Notes on collections and events at the RIHS
The Wide-Awake movement formed in March, 1860, after a speech by Cassius Clay in Hartford, CT. Originally a club of “five young dry goods clerks,” the Wide-Awakes became a national political movement with thousands of members. Although similar to a militia, and comprised of young men who wore uniforms of oil cloth capes and matching caps, and carried lit torches and lanterns as they carried out precise, military-style drill, in Rhode Island, the Wide-Awakes also attracted female members.

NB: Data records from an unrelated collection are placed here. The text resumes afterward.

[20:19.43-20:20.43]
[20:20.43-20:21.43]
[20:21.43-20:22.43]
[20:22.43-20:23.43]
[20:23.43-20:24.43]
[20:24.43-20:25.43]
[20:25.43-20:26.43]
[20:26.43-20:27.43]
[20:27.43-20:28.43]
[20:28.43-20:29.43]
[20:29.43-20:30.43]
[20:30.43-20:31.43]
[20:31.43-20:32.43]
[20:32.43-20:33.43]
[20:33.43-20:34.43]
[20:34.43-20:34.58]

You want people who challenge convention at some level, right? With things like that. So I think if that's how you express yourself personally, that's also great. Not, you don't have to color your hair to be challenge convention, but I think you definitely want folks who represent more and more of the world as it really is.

Anti-slavery, and primarily active in the Democratic-leaning communities in the North, West, and Border states, the Wide-Awakes championed Lincoln as their candidate for the presidency.
From the New York Times:
PROVIDENCE, R.I., Saturday, July 21, 1860
The reign of Democracy is approaching its ultimatum, and although Douglas men are very confident, in securing Rhode Island for the “Little Giant,” yet there is nothing upon which to base such confidence. Facts and figures are more reliable than assumptions and mere opinions. Rhode Island cast over 23,000 votes at the last State election. Over 12,000 were pure Republican, and add to this the “Conservative” vote, which joins in nearly unanimous for ABRAHAM LINCOLN, and we have 17,000 for the Republican ticket. And this is what Rhode Island offers as the guarantee of her loyalty to freedom and to its noble champion. Believe not the stories of Democratic organs when they attempt to make this a Democratic State. Rhode Island has a fairer history, and she will tell her own story in November.

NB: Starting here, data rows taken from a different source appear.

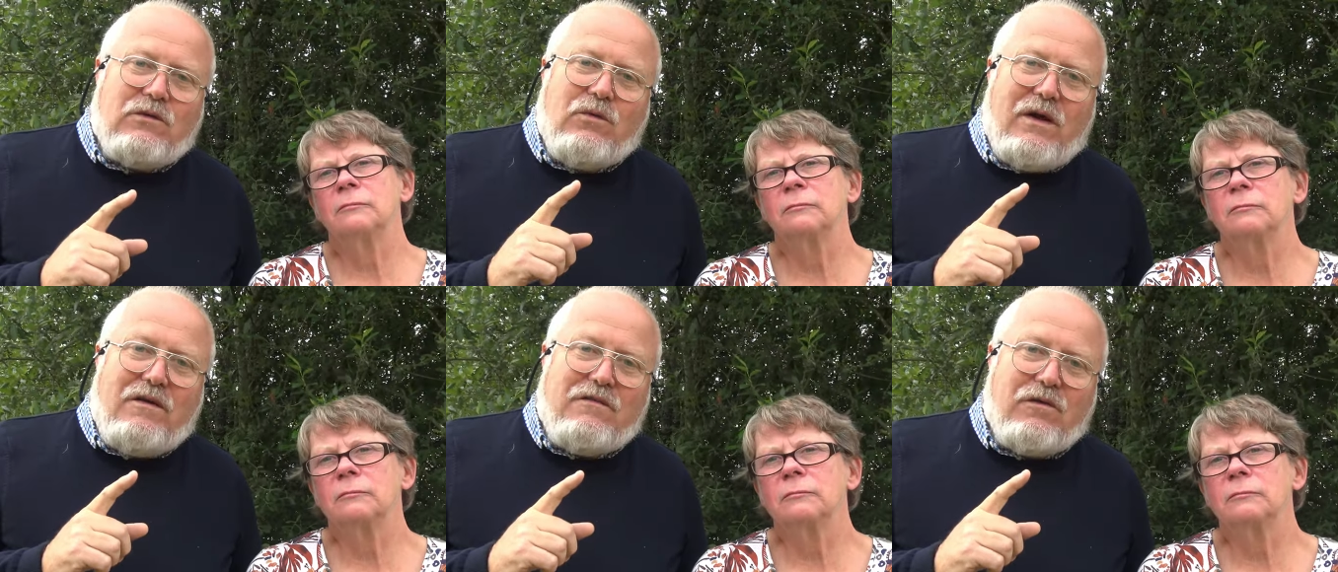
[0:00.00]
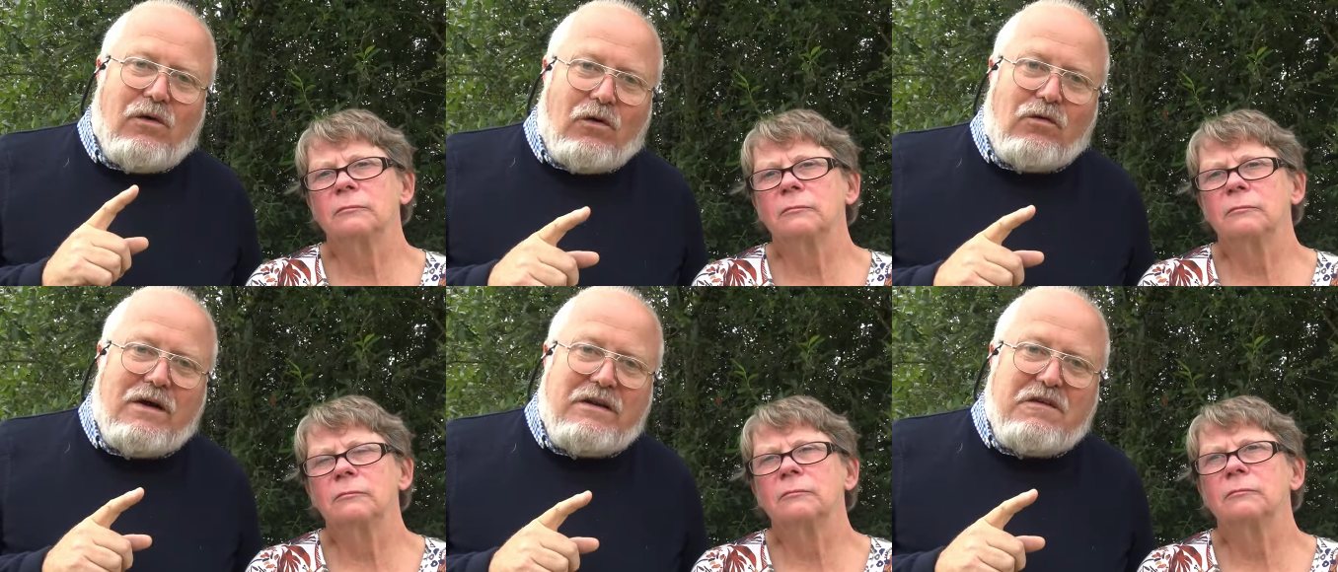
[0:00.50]
Speaker 1: that we've
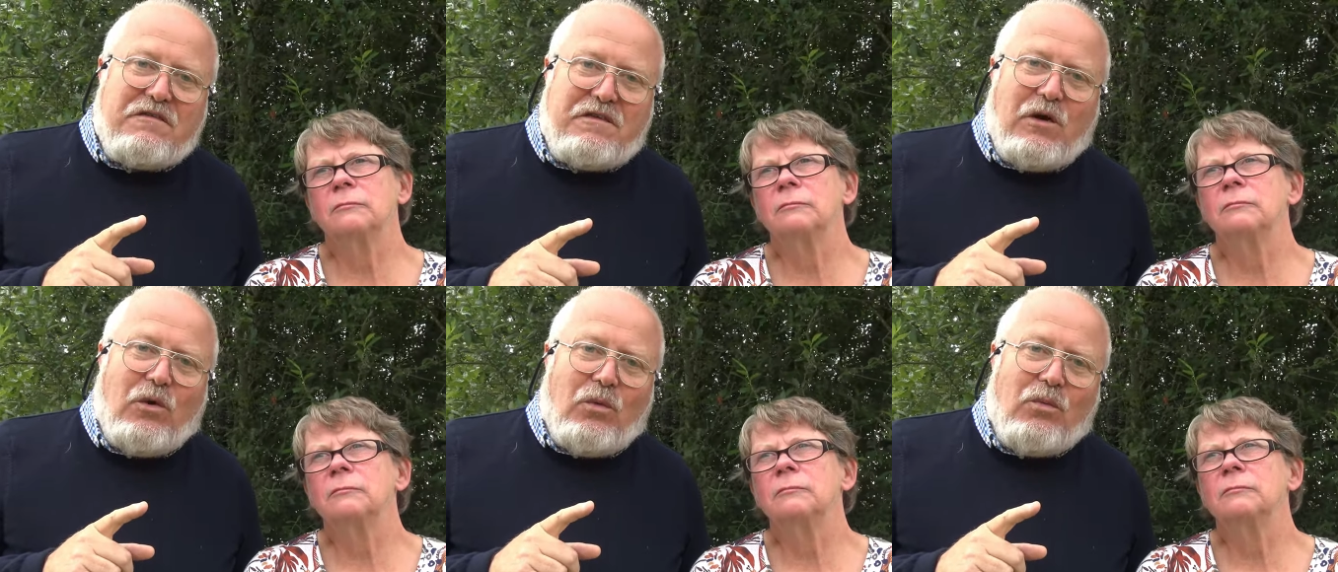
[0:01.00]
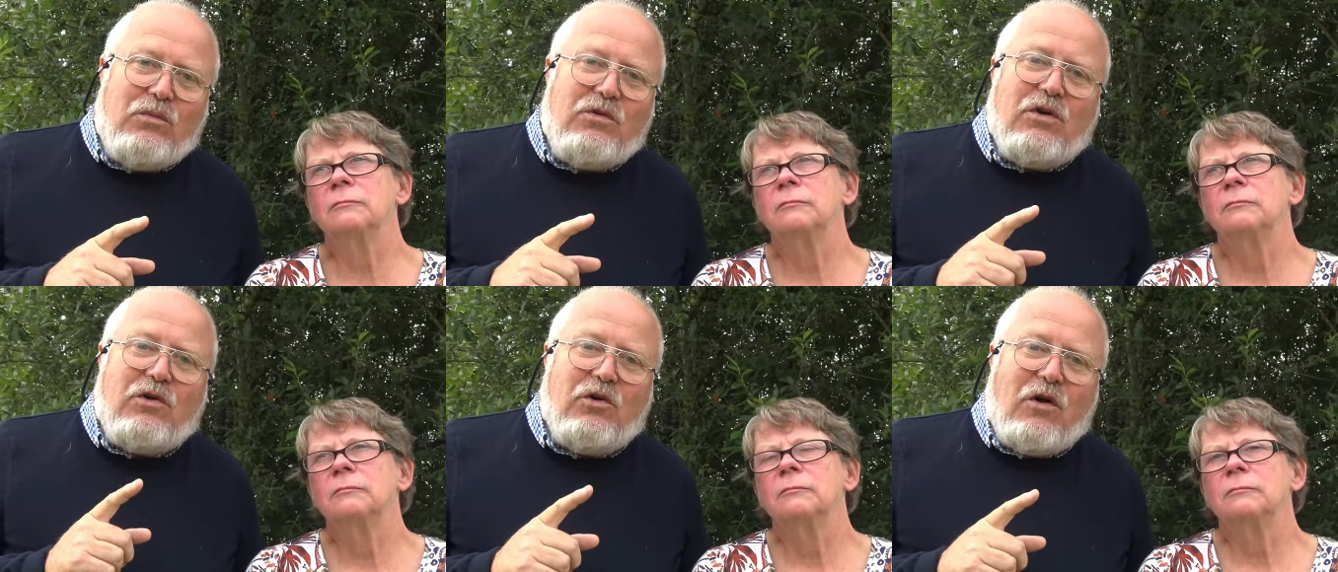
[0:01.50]
already filmed
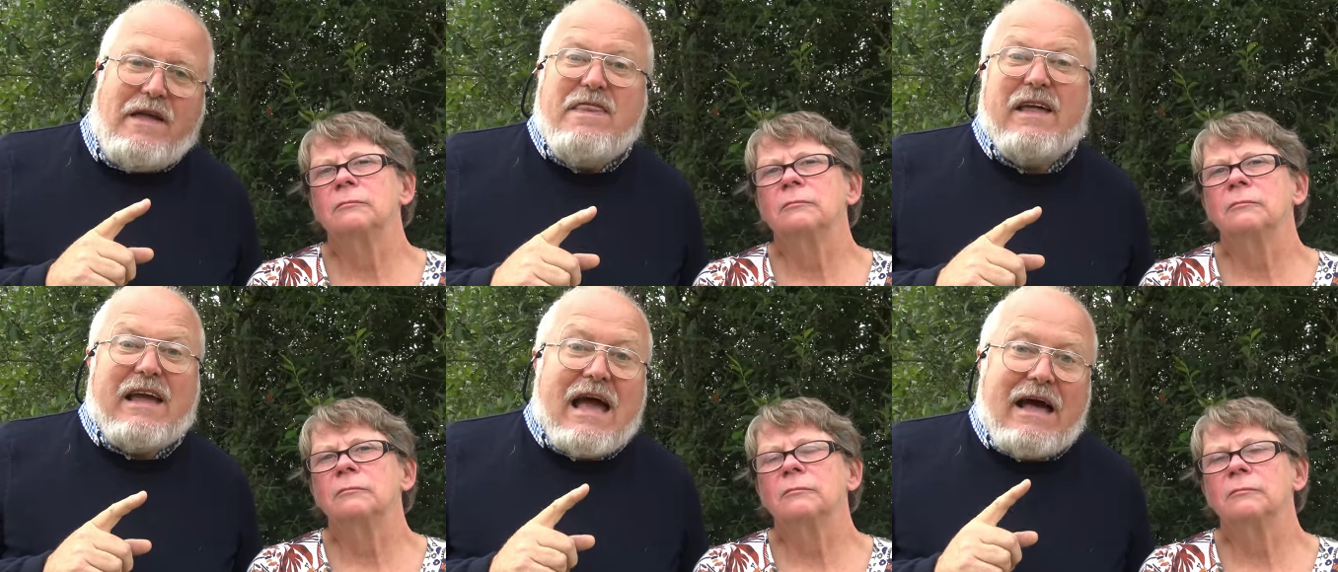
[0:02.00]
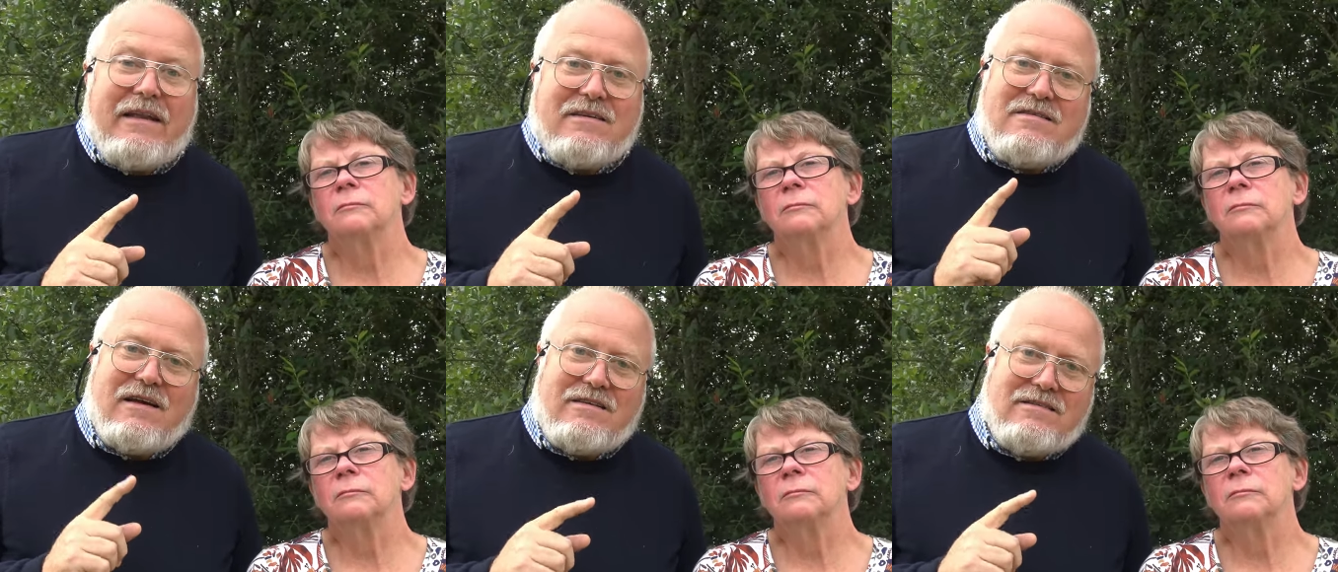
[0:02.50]
and got in the can,
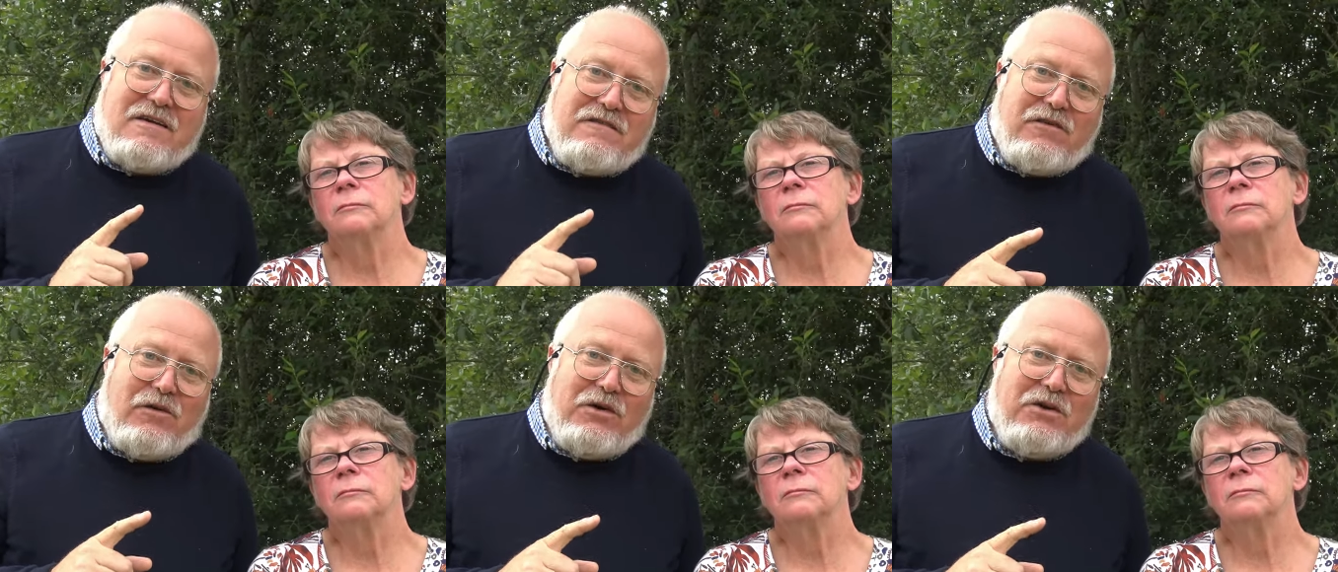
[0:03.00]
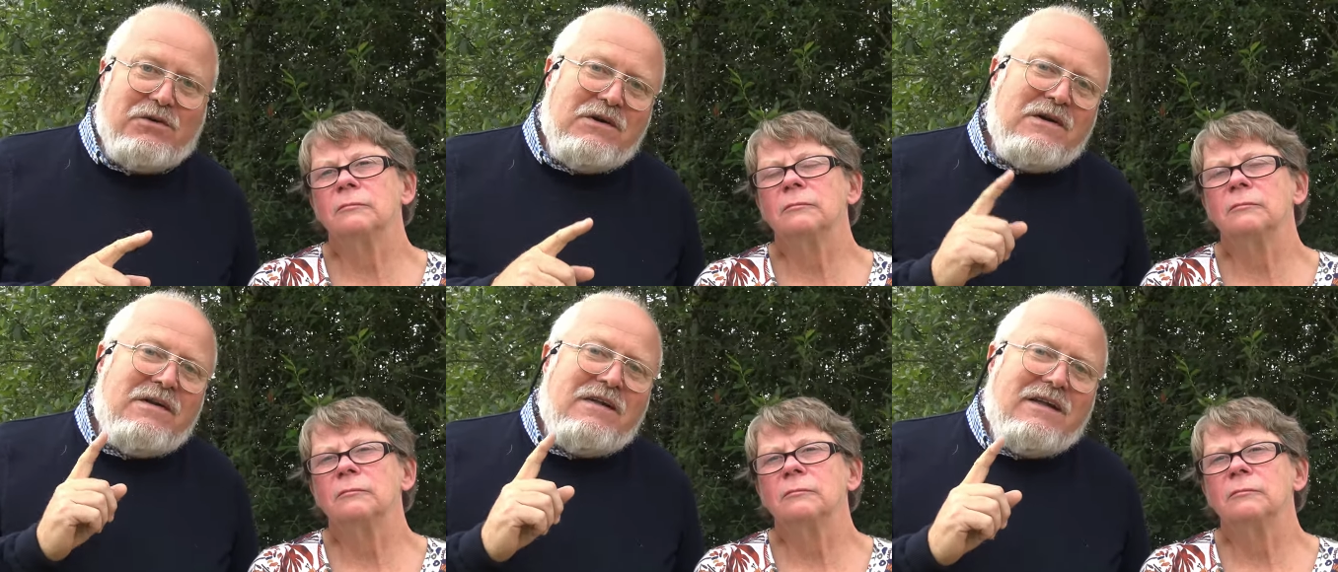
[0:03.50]
as they say for you.
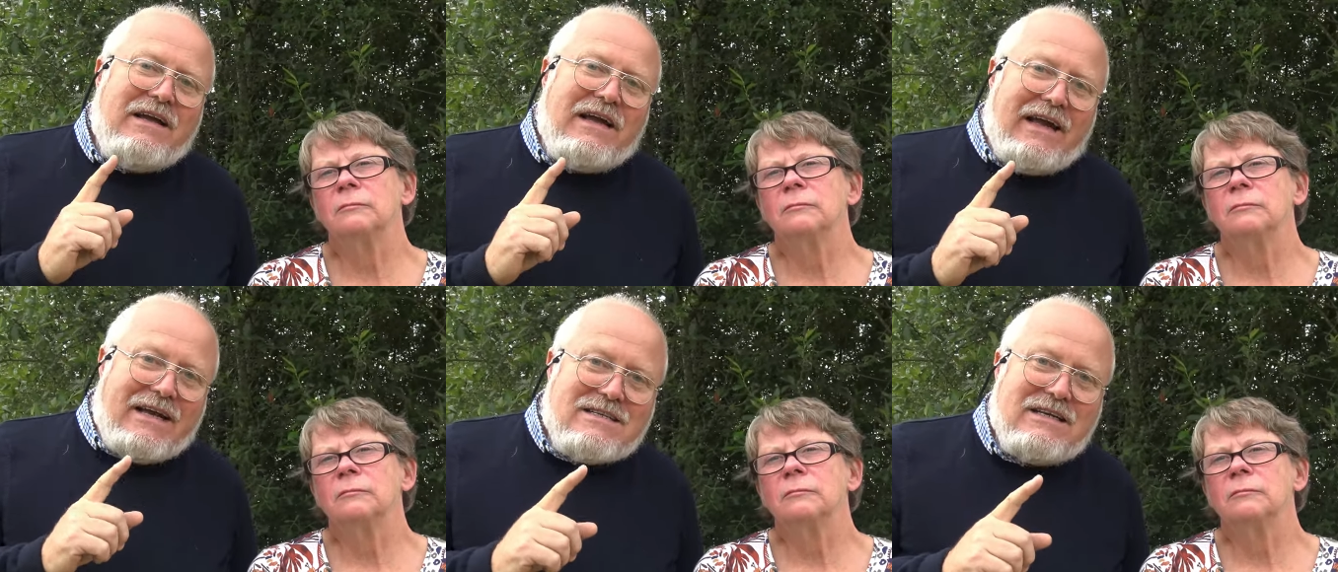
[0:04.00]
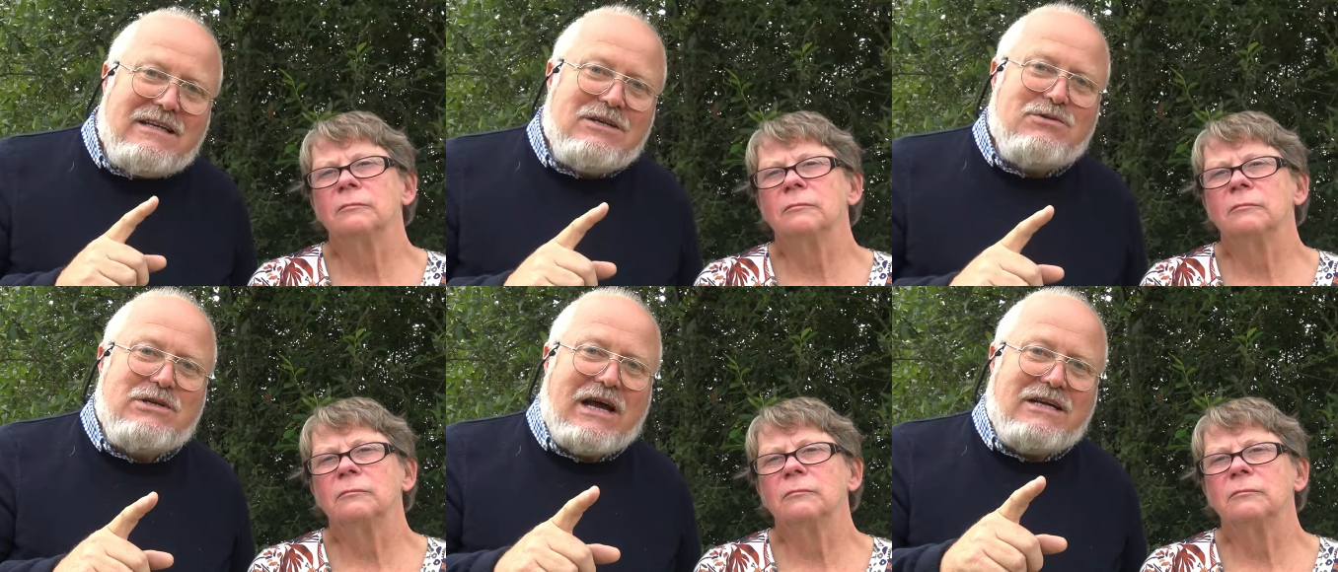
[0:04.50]
Here's a little
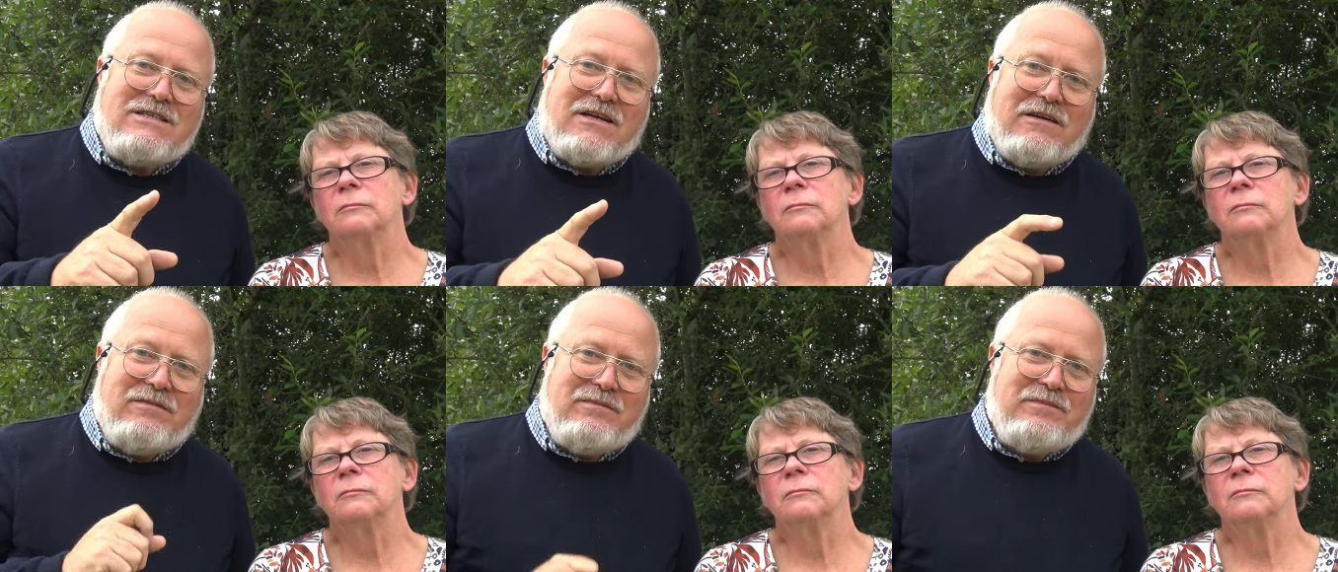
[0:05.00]
taster.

Coordinated demonstrations were held in on October 3, 1860, in Boston, New York, Philadelphia, Cleveland, and Chicago. The Rhode Island Rhode Island Wide-Awakes joined the New York march, and the Times reported that the “Providence Company chartered a steamboat, to serve “as their means of conveyance by day and their place of rest by night.”

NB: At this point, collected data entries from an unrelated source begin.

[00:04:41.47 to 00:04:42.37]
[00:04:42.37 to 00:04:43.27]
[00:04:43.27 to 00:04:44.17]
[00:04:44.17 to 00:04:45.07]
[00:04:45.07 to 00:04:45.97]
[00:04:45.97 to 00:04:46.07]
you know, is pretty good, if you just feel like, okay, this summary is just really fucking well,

The torchlight procession began at 6:00 PM with a national salute. Thousands of men marched from Fifth Avenue in SoHo, through Tribeca and up through Chinatown, to Union Square, where the pageant was” reviewed by distinguished visitors.”
The banner displayed in the Rhode Island in the Time of Lincoln exhibition was probably painted and carried by the Wide-Awakes in celebration of Lincoln’s election. Another banner in the collection may have been used in the New York procession, The group even published a newspaper, and the issues can be seen in the Library.